Speaker: Fenwick Broyard III
First Service: 9:30 am
Second Service: 11:00 am
There is a qualitative difference between offering a beacon and providing refuge, a difference we can overcome by drawing inspiration from our past history of sacrifice in the cause of justice. In addition to a warning and a word of welcome, we must also offer safety and a place of refuge to marginalized individuals. Our task is to ensure that UUCA is truly a “safe house.”
“Them that are weak in the faith receive ye, but not to doubtful disputations. For one believeth that they may eat all things; another , who is weak, eateth herbs. [But] Let not them that eateth despise them that eateth not; and let not them which eateth not judge them that eateth; for God hath received them both. And, who art thou that judges another person’s servant? To their own master they standeth or falleth. Yea, they shall be holden up; for God is able to make them stand. One person esteemeth one day above another; another esteemeth ever day alike. [But], in all things let every person be fully persuaded in their own mind.”

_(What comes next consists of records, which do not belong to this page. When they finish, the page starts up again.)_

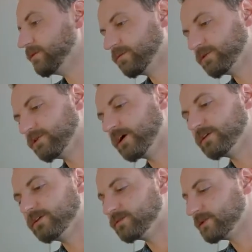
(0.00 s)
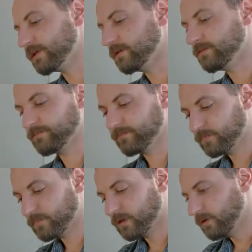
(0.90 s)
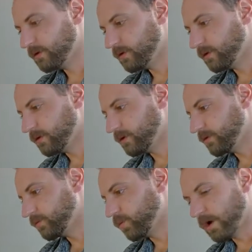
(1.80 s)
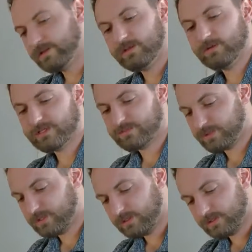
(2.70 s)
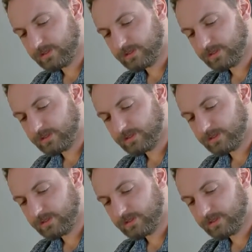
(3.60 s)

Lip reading: when you're not using it. One USB,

I chose this passage knowing full well that it may not be familiar to many of you, but assuming that at least some of you would recognize the resonance with a pair of statements much closer to home. For in the pair of admonitions contained in the first and last verses of our passage, I hear an echo not only of the 3rd and 4th principles of Unitarian Universalism but also I hear echos of the mission statement of this very congregation.
“Them who are weak in the faith, receive ye; but not to doubtful disputations…but, rather, in all things, let every person be persuaded in their own mind.”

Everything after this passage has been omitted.